Exercise brief ▸
Reproduce each line, exactly, from the one containing "(3.00 s to 4.00 s)" through the end of the material. Exclude pictures.

==== Dataset ====

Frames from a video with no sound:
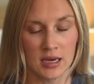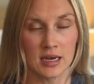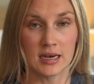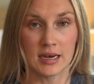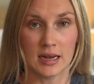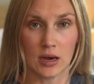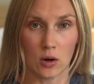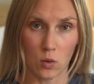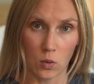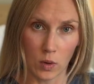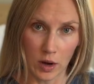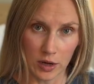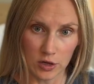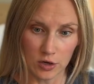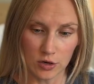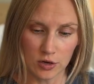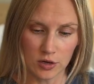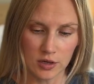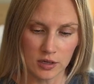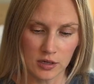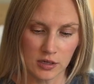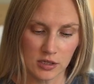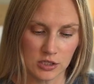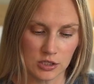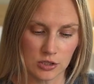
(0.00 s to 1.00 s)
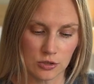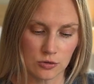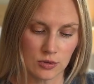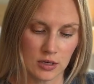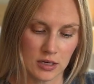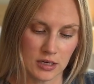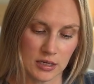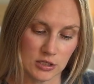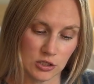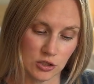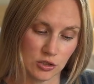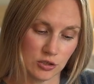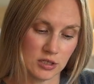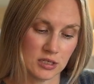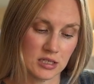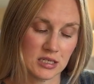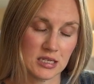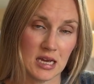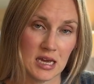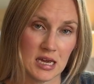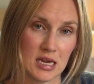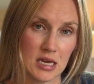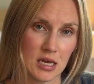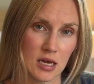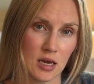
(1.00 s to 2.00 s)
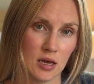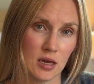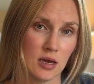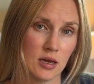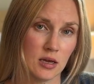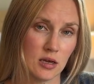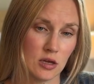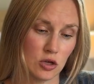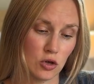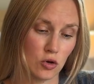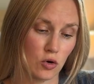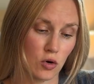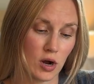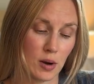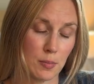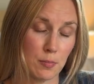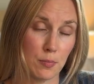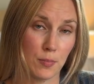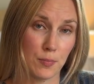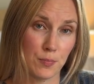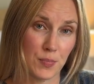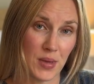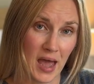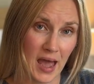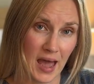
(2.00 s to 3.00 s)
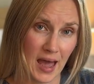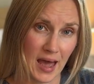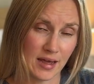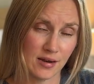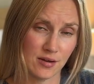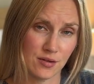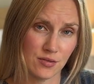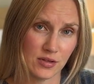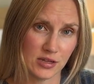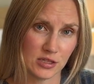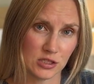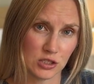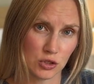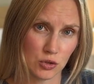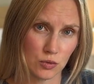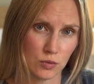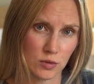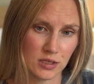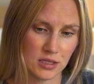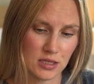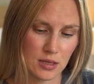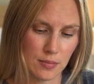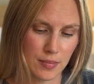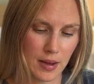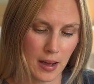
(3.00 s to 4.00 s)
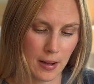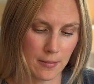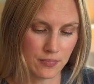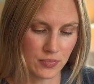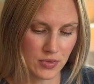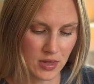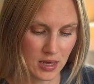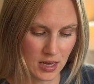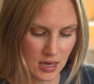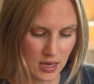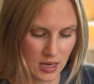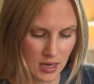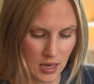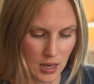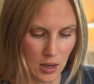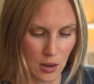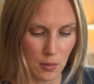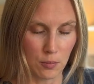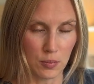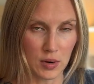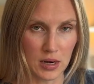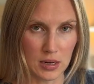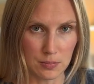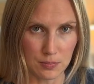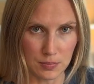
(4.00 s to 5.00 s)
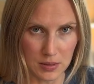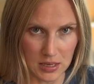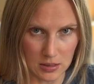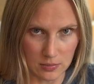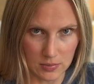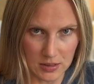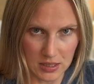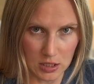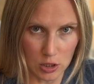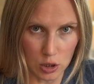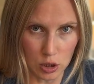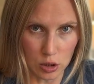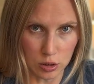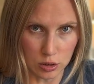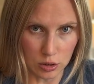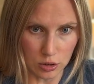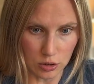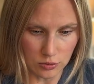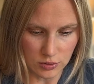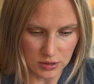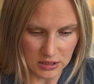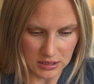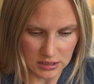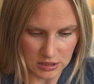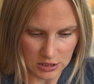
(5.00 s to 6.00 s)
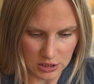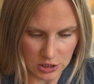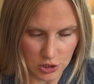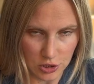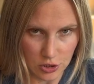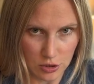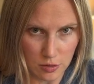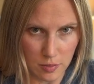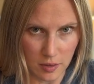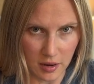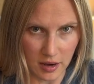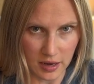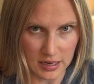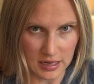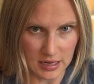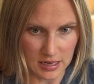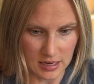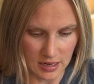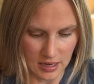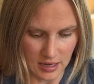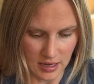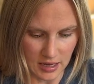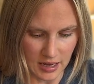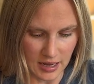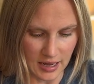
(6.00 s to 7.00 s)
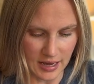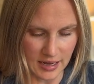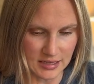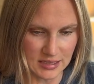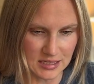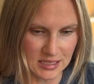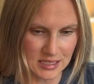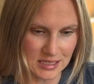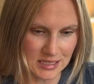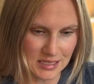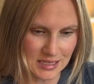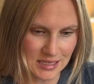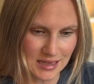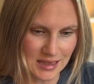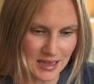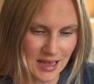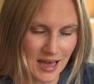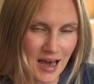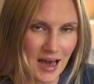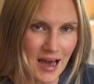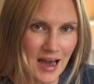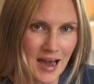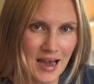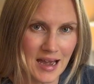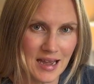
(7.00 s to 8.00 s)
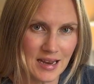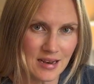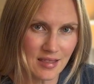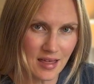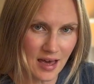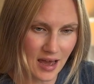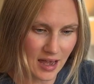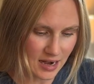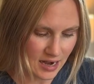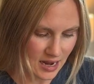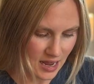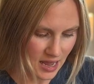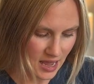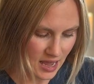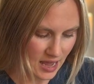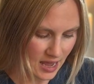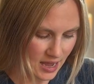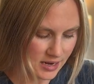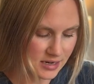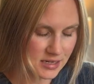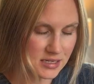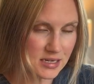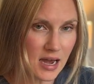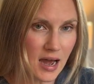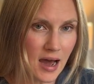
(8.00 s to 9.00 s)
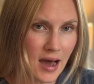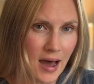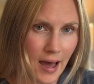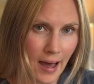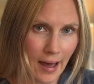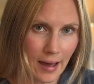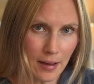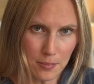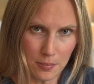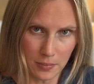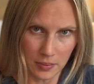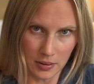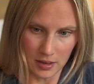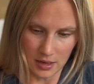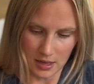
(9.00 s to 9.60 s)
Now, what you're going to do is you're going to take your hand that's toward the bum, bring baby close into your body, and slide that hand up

====

Written answer ▸
(3.00 s to 4.00 s)
(4.00 s to 5.00 s)
(5.00 s to 6.00 s)
(6.00 s to 7.00 s)
(7.00 s to 8.00 s)
(8.00 s to 9.00 s)
(9.00 s to 9.60 s)
Now, what you're going to do is you're going to take your hand that's toward the bum, bring baby close into your body, and slide that hand up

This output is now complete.